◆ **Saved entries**
####################
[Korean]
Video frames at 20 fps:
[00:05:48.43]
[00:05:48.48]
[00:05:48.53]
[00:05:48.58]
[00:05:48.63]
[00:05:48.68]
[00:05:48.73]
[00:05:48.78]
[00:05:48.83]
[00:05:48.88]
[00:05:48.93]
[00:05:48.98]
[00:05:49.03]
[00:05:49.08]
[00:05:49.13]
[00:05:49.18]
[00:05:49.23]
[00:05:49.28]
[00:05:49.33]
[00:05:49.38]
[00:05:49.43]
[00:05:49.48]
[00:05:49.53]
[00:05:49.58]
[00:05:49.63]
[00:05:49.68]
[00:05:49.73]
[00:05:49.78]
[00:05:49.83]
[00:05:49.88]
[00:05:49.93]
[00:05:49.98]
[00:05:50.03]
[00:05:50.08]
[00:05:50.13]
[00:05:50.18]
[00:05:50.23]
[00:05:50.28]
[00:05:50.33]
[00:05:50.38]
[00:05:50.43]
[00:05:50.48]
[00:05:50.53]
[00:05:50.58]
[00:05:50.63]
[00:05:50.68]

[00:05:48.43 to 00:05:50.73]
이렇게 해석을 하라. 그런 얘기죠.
####################
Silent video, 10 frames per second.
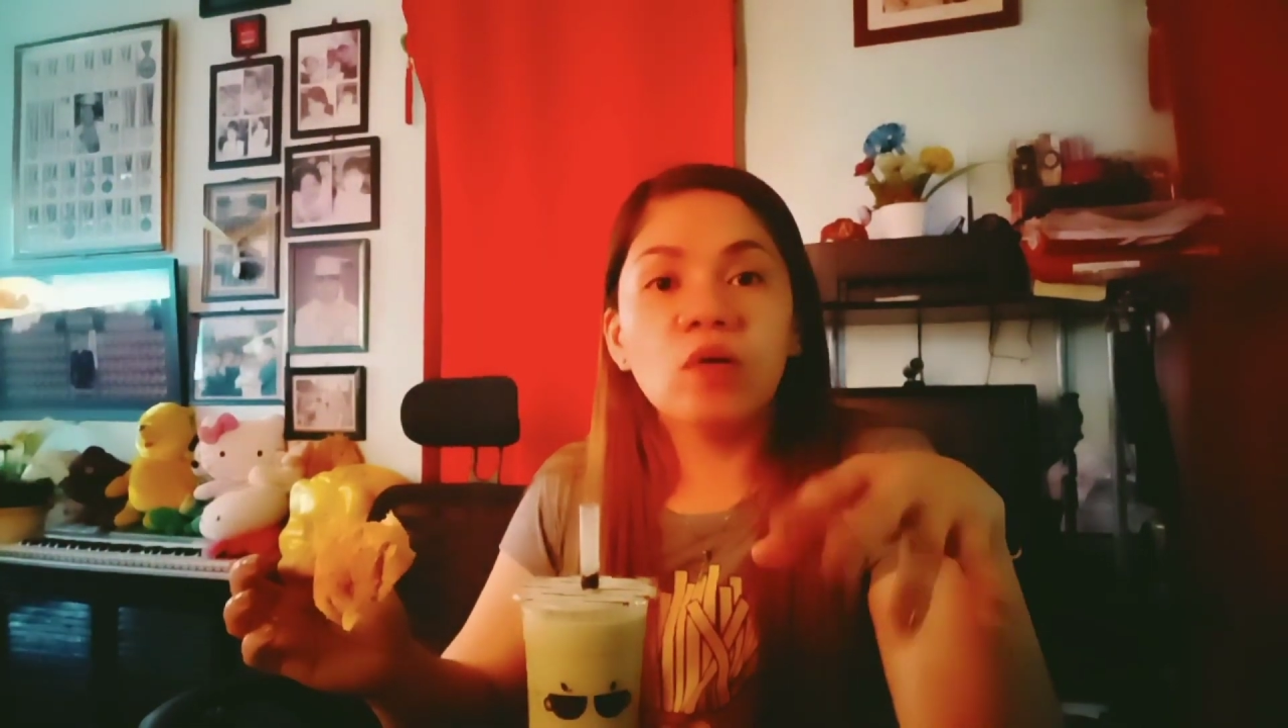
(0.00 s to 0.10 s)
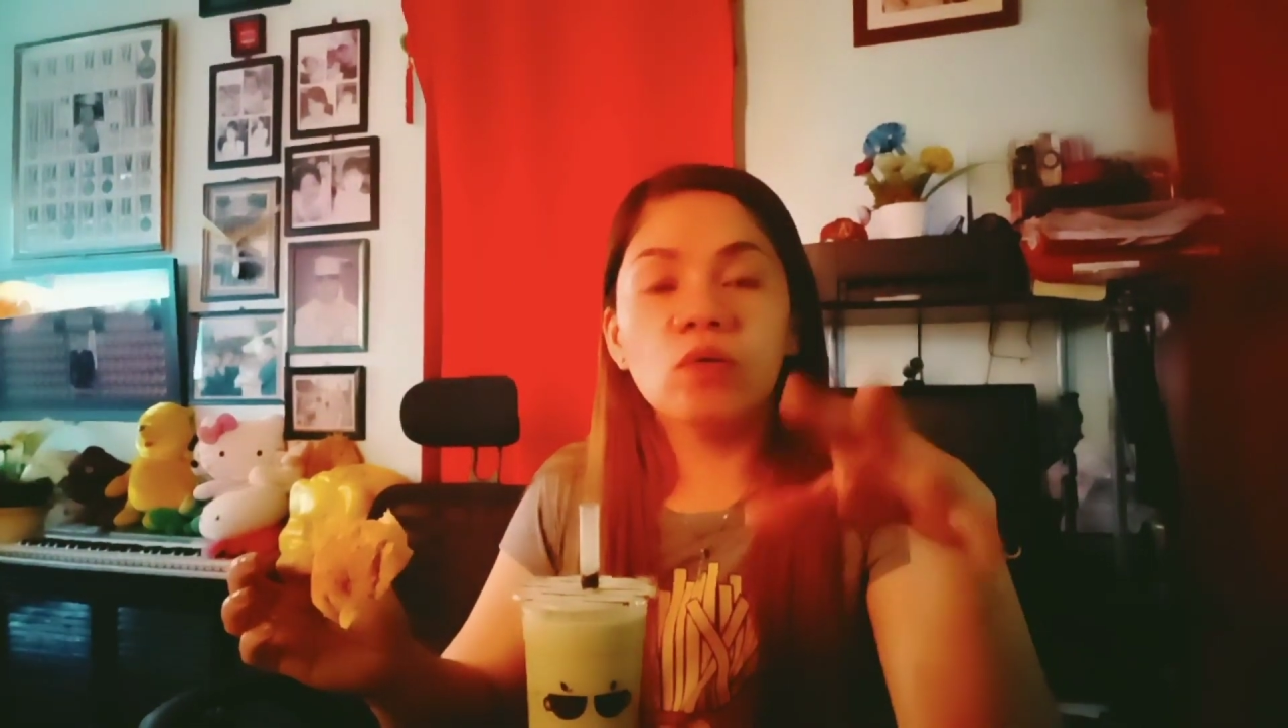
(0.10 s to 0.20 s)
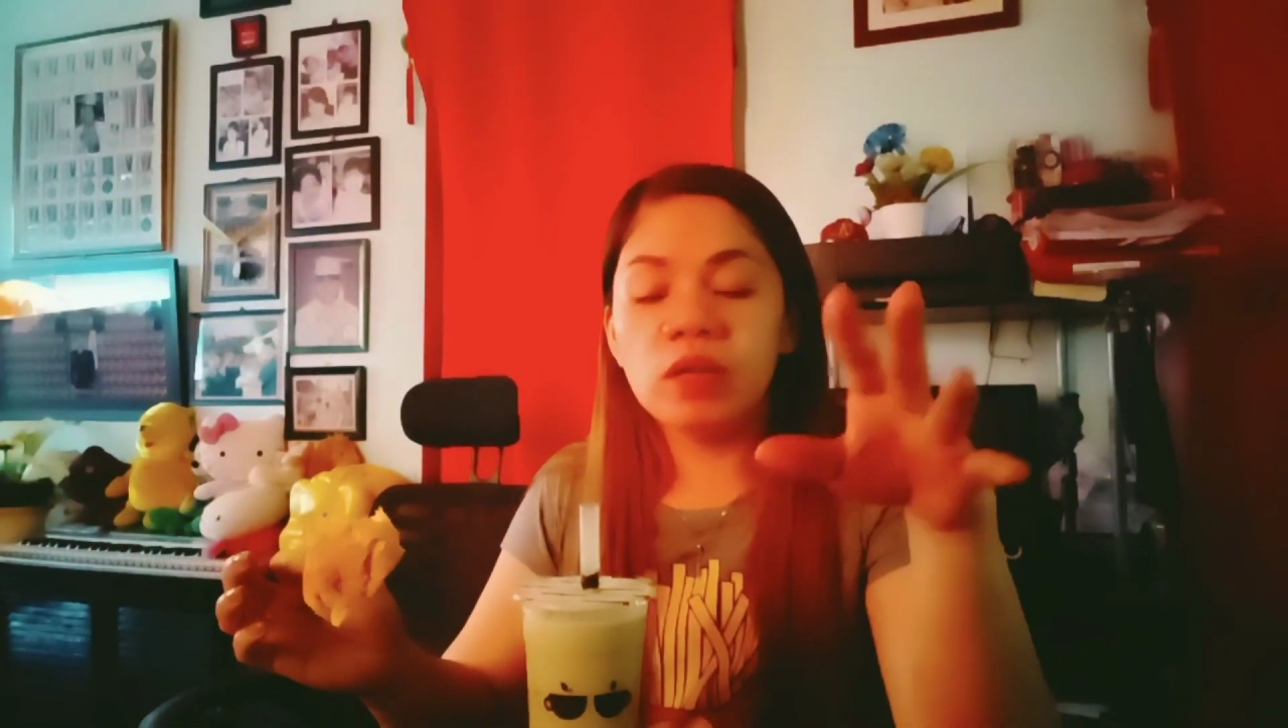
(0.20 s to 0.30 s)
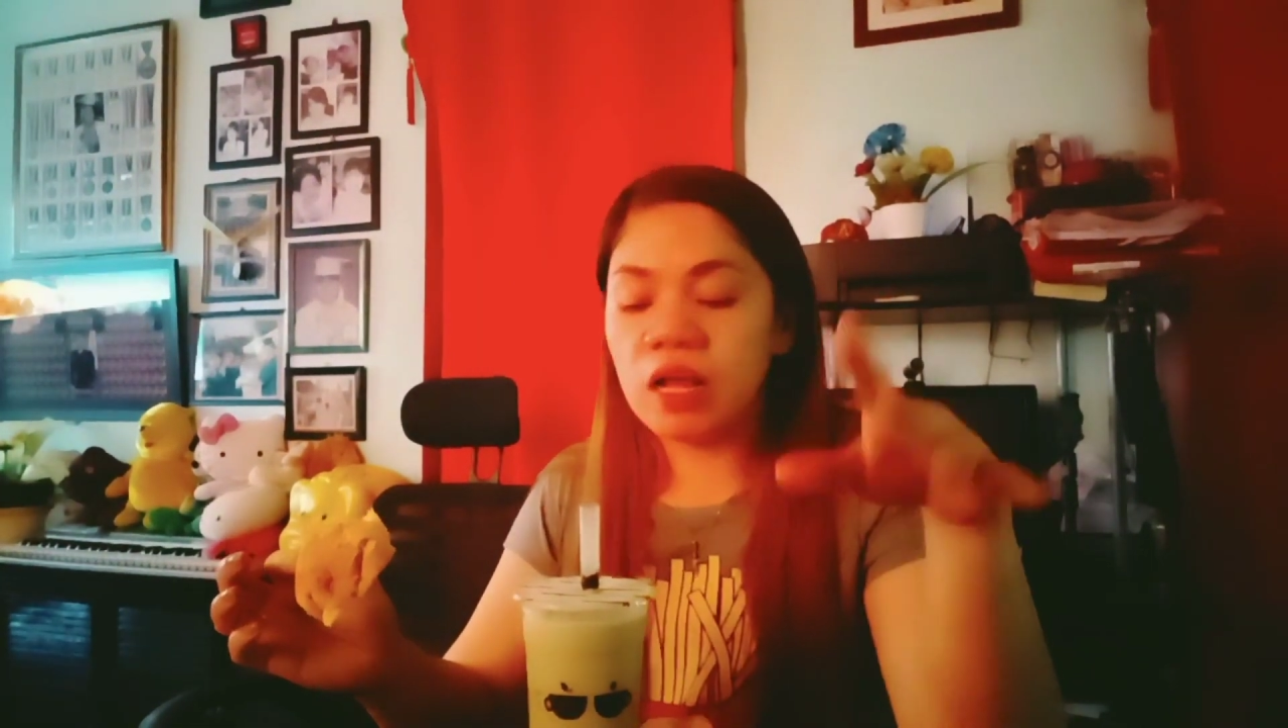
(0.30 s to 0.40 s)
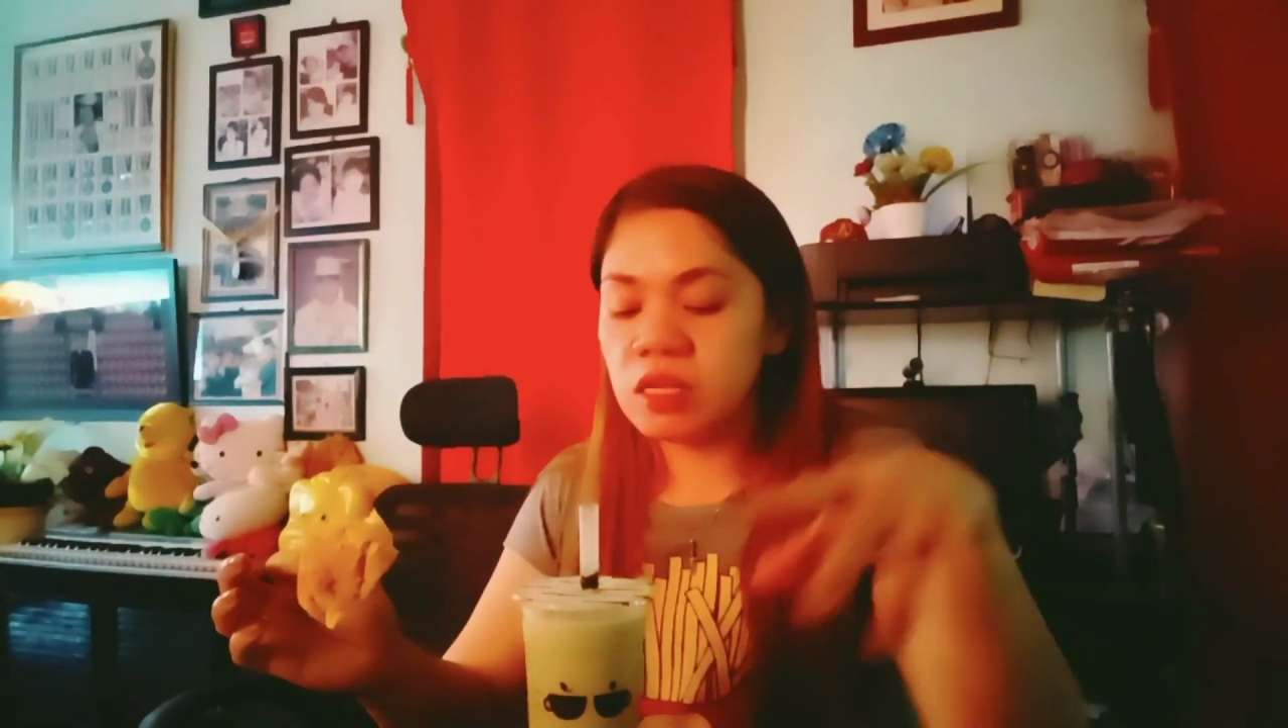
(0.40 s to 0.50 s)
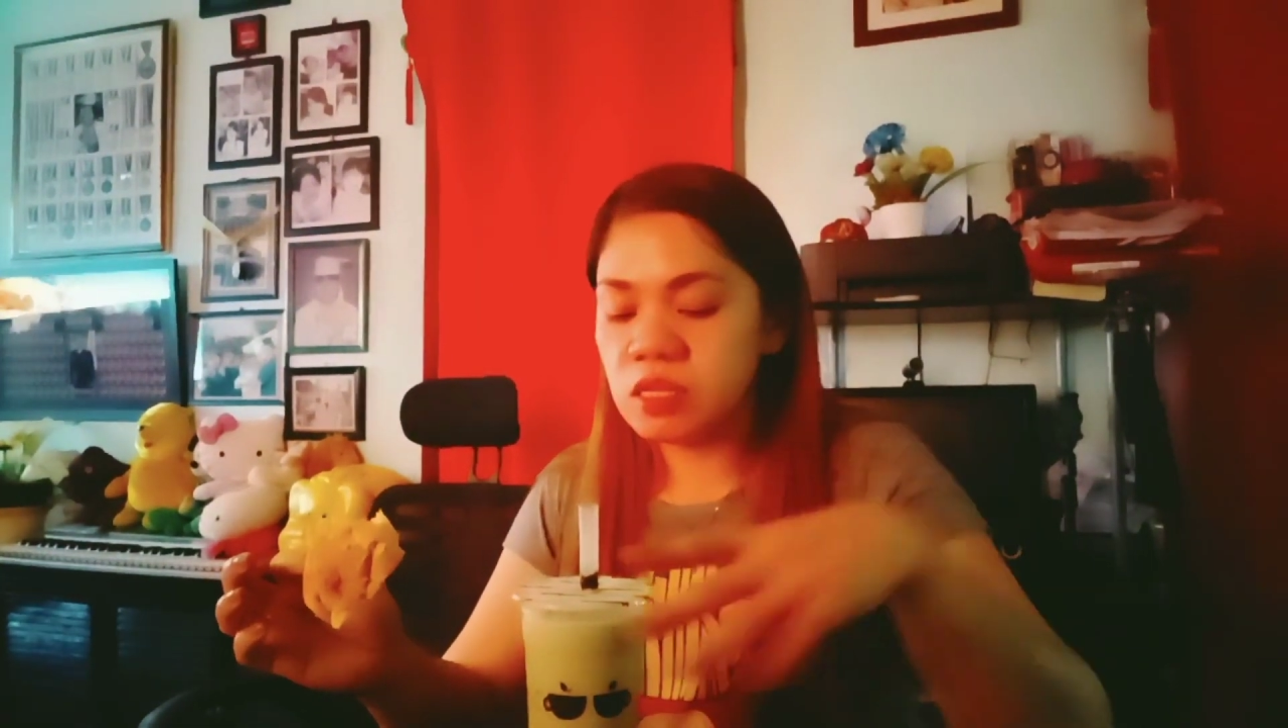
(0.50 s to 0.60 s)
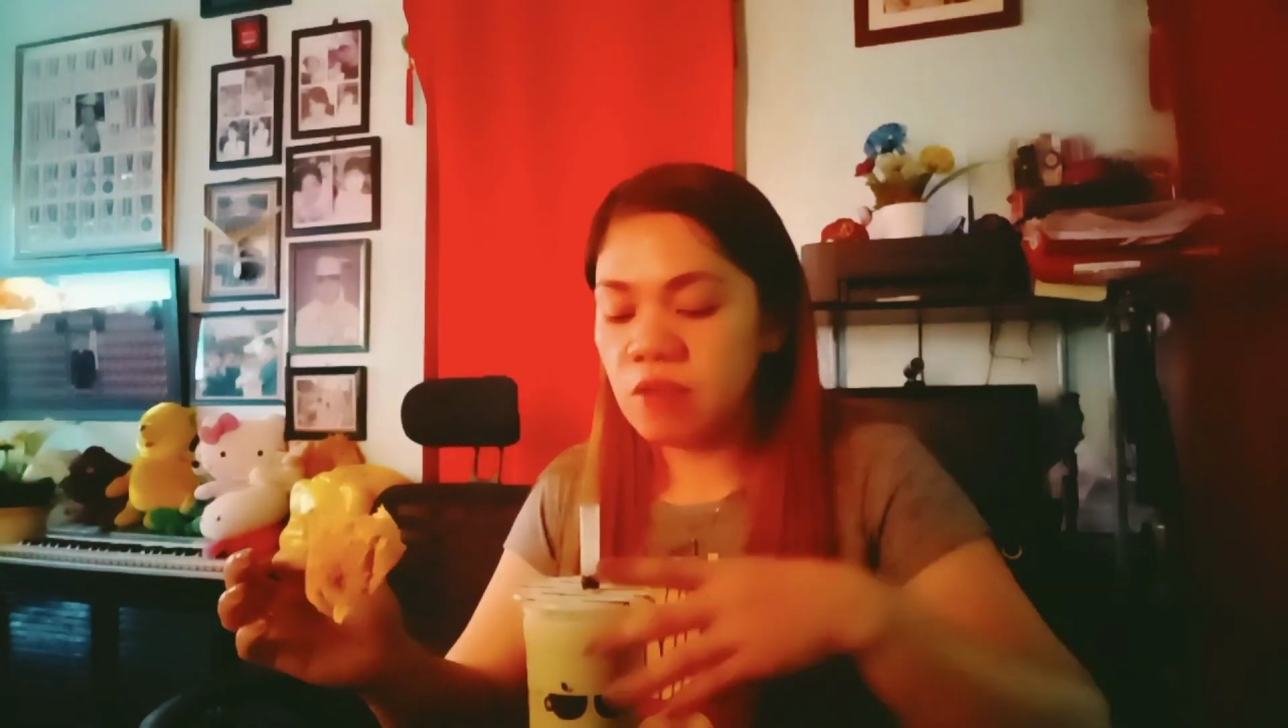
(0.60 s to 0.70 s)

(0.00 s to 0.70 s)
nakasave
####################
◆ **EXERCISE PROMPT**
Read the data above. Pull out each line in which the string "frames" appears.

◆ **ANSWER SECTION**
Video frames at 20 fps:
Silent video, 10 frames per second.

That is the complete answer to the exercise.